KabarMakassar.com — Pemerintah Kota Makassar semakin memantapkan diri sebagai salah satu kota dengan kebijakan perlindungan sosial paling progresif di Indonesia.
Di bawah kepemimpinan Munafri Arifuddin – Aliyah Mustika Ilham, Pemkot menargetkan perluasan cakupan Jaminan Sosial Ketenagakerjaan (Jamsostek) bagi 45 ribu pekerja rentan pada 2025 sebagai bagian dari strategi jangka panjang menekan kemiskinan ekstrem dan ketimpangan ekonomi.
Upaya ini dilakukan melalui kerja sama intensif dengan BPJS Ketenagakerjaan, untuk mengejar Universal Coverage Jamsostek (UCJ) sebesar 62 persen pada akhir tahun 2025.
Saat ini, cakupan perlindungan baru mencapai 51 persen, dengan kebutuhan penambahan peserta aktif di segmen non-ASN, informal, RT/RW, kader posyandu, hingga pekerja keagamaan.
“Kami ingin jaminan sosial tidak berhenti di sektor formal. Justru yang rentan, yang kerja tanpa perlindungan, harus menjadi prioritas. Itulah arah kebijakan Wali Kota Makassar,” tegas Kepala BPJS Ketenagakerjaan Cabang Makassar, I Nyoman Hary Sujana, Senin (16/06).
Nyoman menambahkan, ada gap 45 ribu pekerja yang belum terlindungi dan menjadi prioritas pada tahun berjalan.
“Makassar ini termasuk yang paling progresif. Pemerintahnya serius melindungi kelompok rentan. Tahun ini kami targetkan tembus 62 persen UCJ,” jelasnya.
Program perlindungan ini memberikan jaminan jika terjadi kecelakaan kerja atau kematian, termasuk manfaat pengobatan tanpa batas dan beasiswa pendidikan untuk dua anak peserta hingga jenjang sarjana.
Bahkan, untuk kasus kematian bukan karena kecelakaan, peserta tetap memperoleh santunan sebesar Rp42 juta.
Nyoman juga mengungkapkan data bahwa dari 35.422 peserta yang telah terdaftar, terdapat sekitar 100 pekerja yang meninggal dunia karena sebab alami.
Total santunan yang disiapkan untuk ahli waris mencapai Rp4,2 miliar, dan akan diserahkan langsung oleh Wali Kota dalam waktu dekat.
“Ini bukan program simbolis. Ini menyentuh langsung rakyat. Bukan hanya soal angka, tapi soal nasib keluarga pekerja. Dan Pemkot Makassar jadi contoh nasional soal ini,” ujar Nyoman.

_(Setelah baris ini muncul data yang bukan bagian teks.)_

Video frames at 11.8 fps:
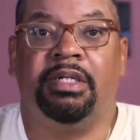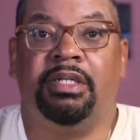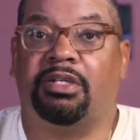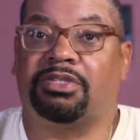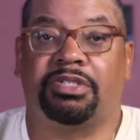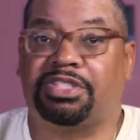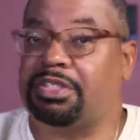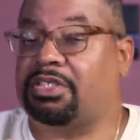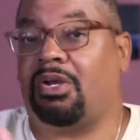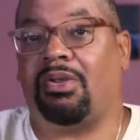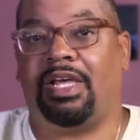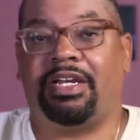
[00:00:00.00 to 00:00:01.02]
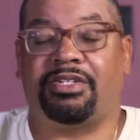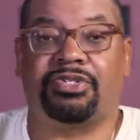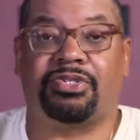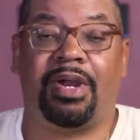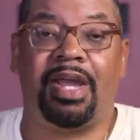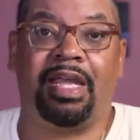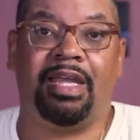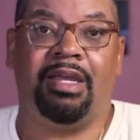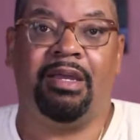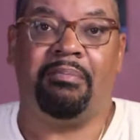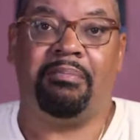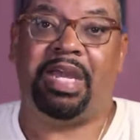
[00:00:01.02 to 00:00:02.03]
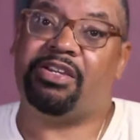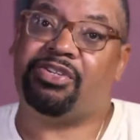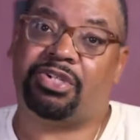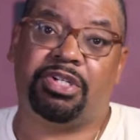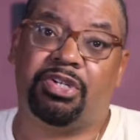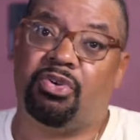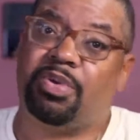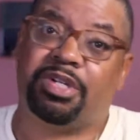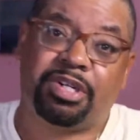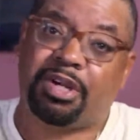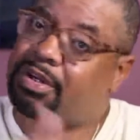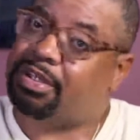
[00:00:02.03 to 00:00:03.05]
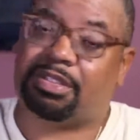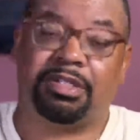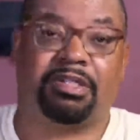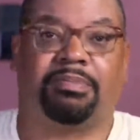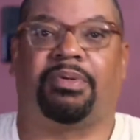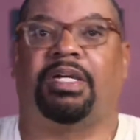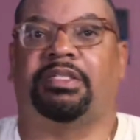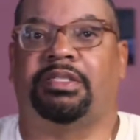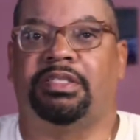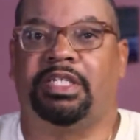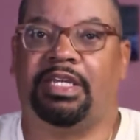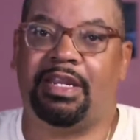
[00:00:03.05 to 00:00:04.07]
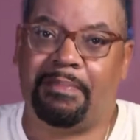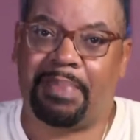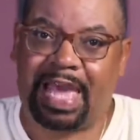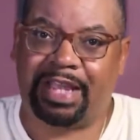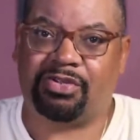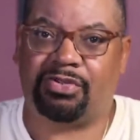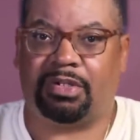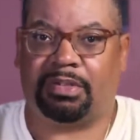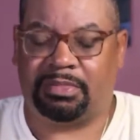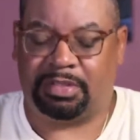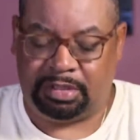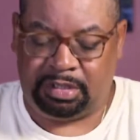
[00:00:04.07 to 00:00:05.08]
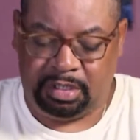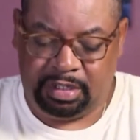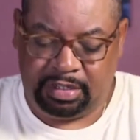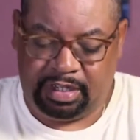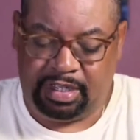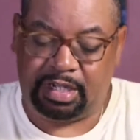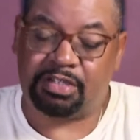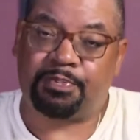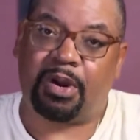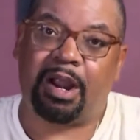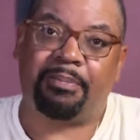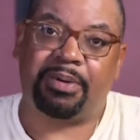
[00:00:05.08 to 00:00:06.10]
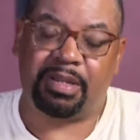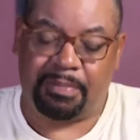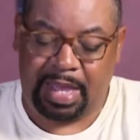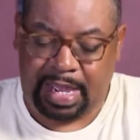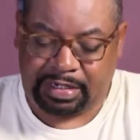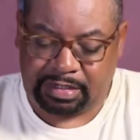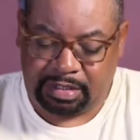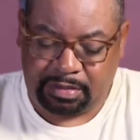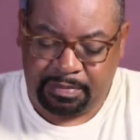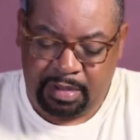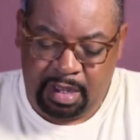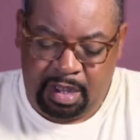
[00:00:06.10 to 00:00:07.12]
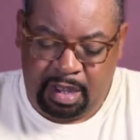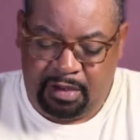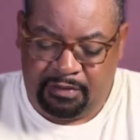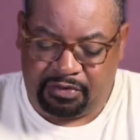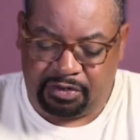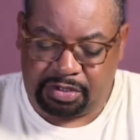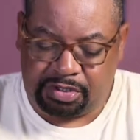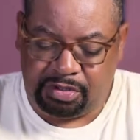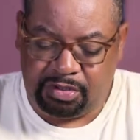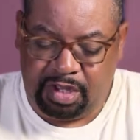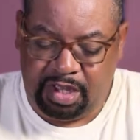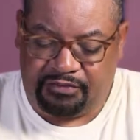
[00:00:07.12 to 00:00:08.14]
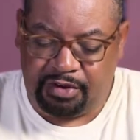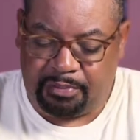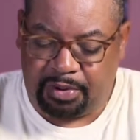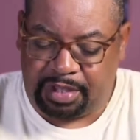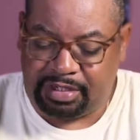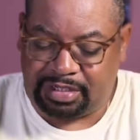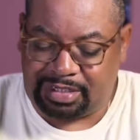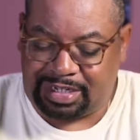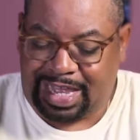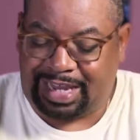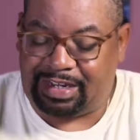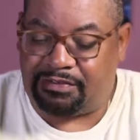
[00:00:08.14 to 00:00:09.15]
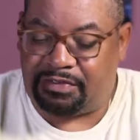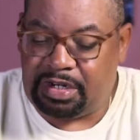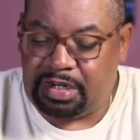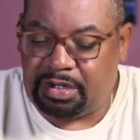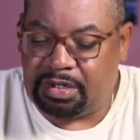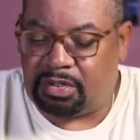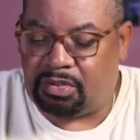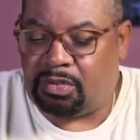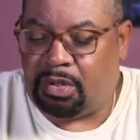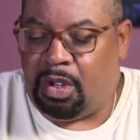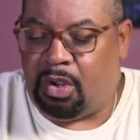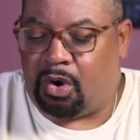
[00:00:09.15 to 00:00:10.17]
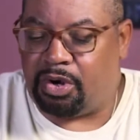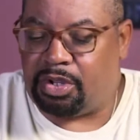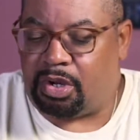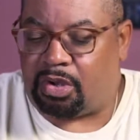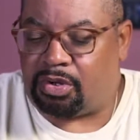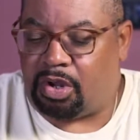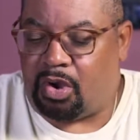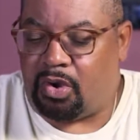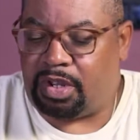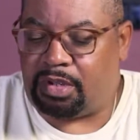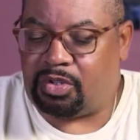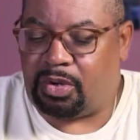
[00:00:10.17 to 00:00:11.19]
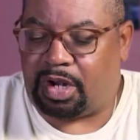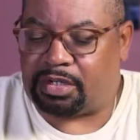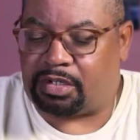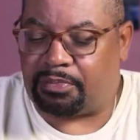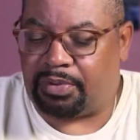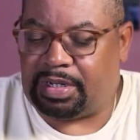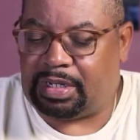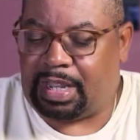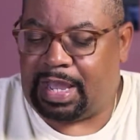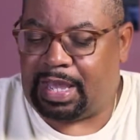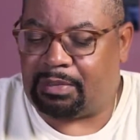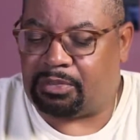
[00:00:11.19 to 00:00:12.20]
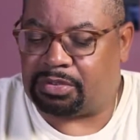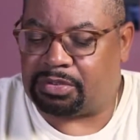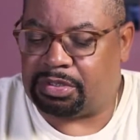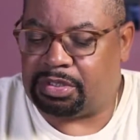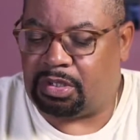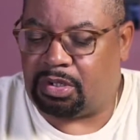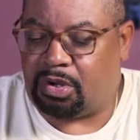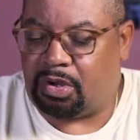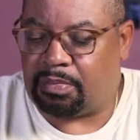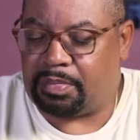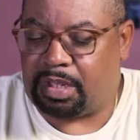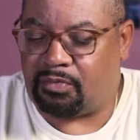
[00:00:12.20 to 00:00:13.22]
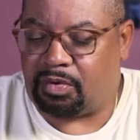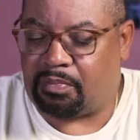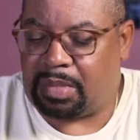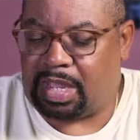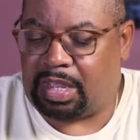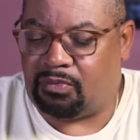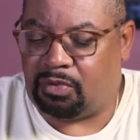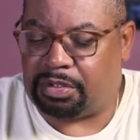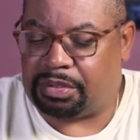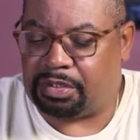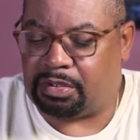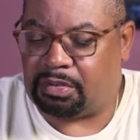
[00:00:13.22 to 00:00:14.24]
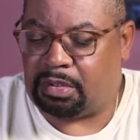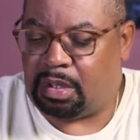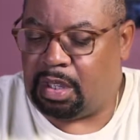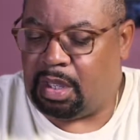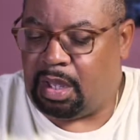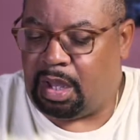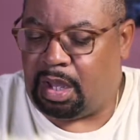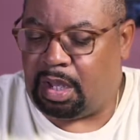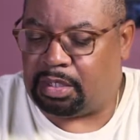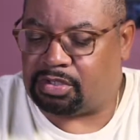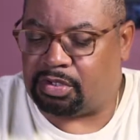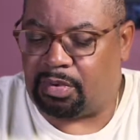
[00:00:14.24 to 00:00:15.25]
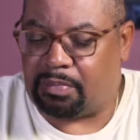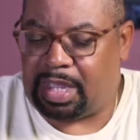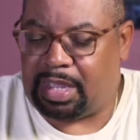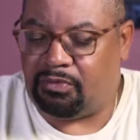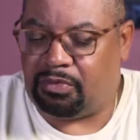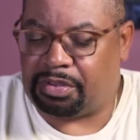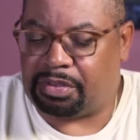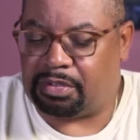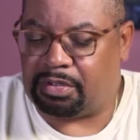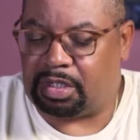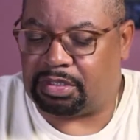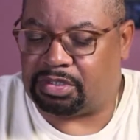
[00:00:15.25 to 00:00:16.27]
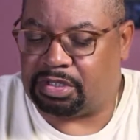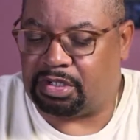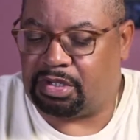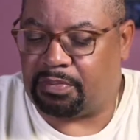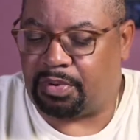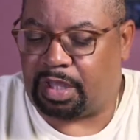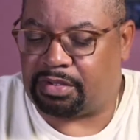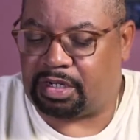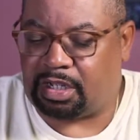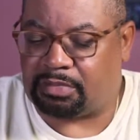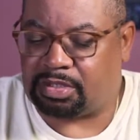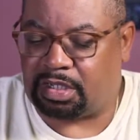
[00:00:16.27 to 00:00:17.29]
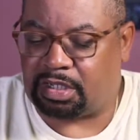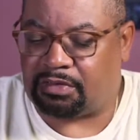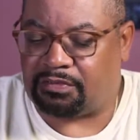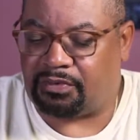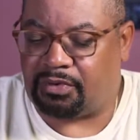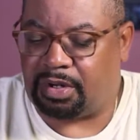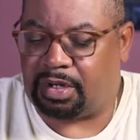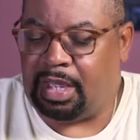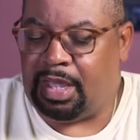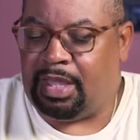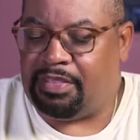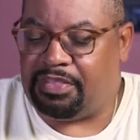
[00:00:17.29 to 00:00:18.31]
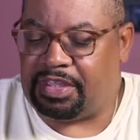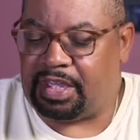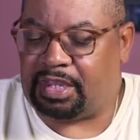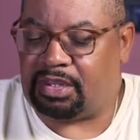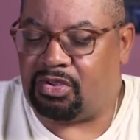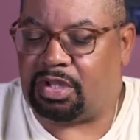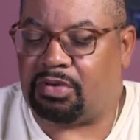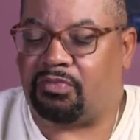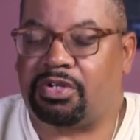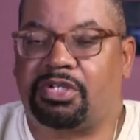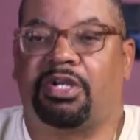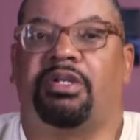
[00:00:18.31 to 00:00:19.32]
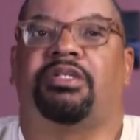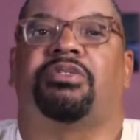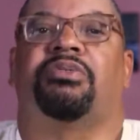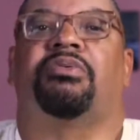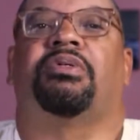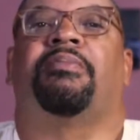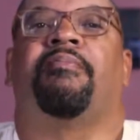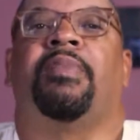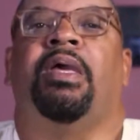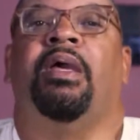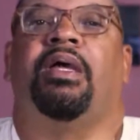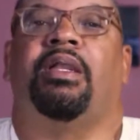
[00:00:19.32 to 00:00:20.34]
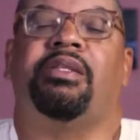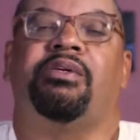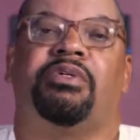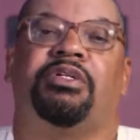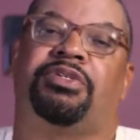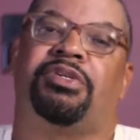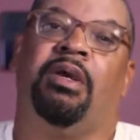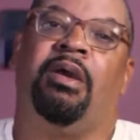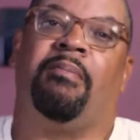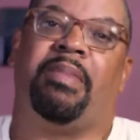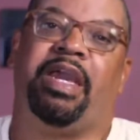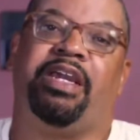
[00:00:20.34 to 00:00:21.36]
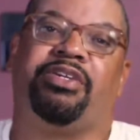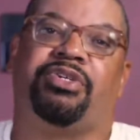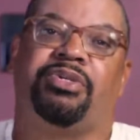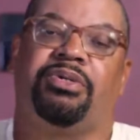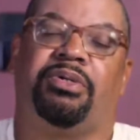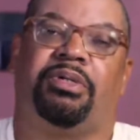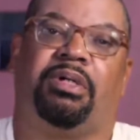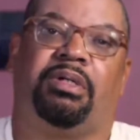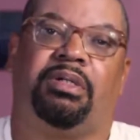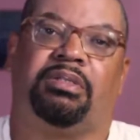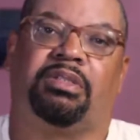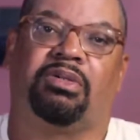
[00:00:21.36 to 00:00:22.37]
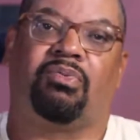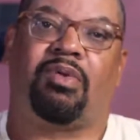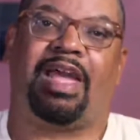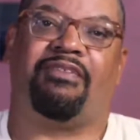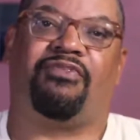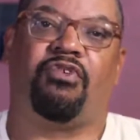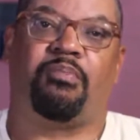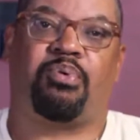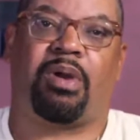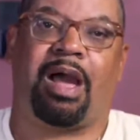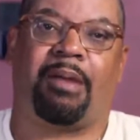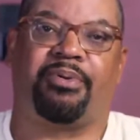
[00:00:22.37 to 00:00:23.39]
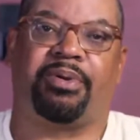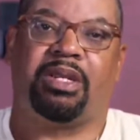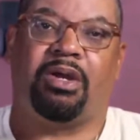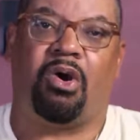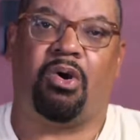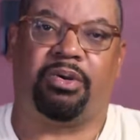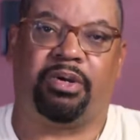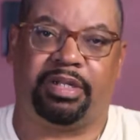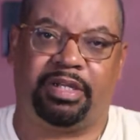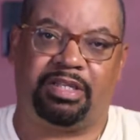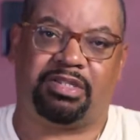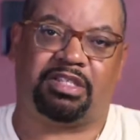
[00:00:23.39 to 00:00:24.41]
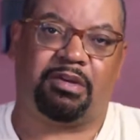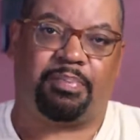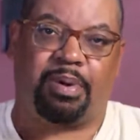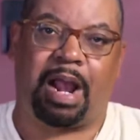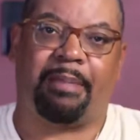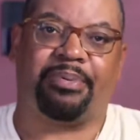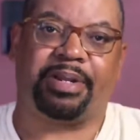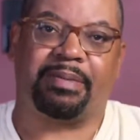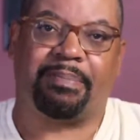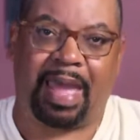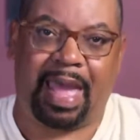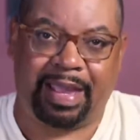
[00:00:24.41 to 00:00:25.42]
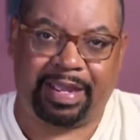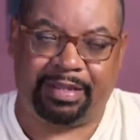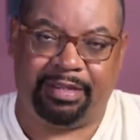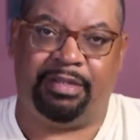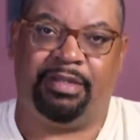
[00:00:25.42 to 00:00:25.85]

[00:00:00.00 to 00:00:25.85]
So just don't let it stray. Make sure you return it to your brother. Get it back to him. Get his property back to him. Verse 2, if your brother does not live near you or you don't know him, you are to bring the animal to your home and remain with you until your brother comes looking for it. Then you can return it to him. In other words, make sure the rightful property owner gets their property back.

Sementara itu, Kepala Dinas Ketenagakerjaan Kota Makassar, Nielma Palamba, menyatakan bahwa perluasan perlindungan sosial ini telah sejalan dengan Instruksi Presiden tentang reformasi jaminan sosial pekerja rentan sejak 2017.

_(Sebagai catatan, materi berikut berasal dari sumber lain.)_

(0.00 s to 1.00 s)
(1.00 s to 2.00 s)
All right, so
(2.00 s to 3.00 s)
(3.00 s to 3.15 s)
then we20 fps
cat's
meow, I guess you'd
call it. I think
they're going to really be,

Pemkot, lanjutnya, telah menyasar semua segmen nonformal, termasuk kelompok miskin ekstrem, sebagai bentuk intervensi menyeluruh.
“Total peserta aktif saat ini 236.791 orang. Ini termasuk 11 ribu non-ASN, 6.004 RT/RW, dan puluhan ribu pekerja informal lainnya. Kami pastikan RT/RW hasil pemilu raya tahun ini pun langsung dimasukkan karena anggaran sudah disiapkan,” kata Nielma.
Menurutnya, kota tidak bisa disebut berdaya bila kelompok paling bawahnya terus rentan terhadap guncangan sosial ekonomi.
“Makassar tidak hanya bicara pembangunan fisik. Kita bangun juga rasa aman pekerja informal,” ujarnya.
Dengan strategi inklusif ini, Pemerintah Kota Makassar menempatkan jaminan sosial sebagai instrumen pengurang kesenjangan, bukan sekadar kewajiban administratif.
Langkah ini tidak hanya memperkuat daya tahan ekonomi masyarakat, tetapi juga mengukuhkan posisi Makassar sebagai kota pelopor dalam pelindungan sosial berbasis pemerataan.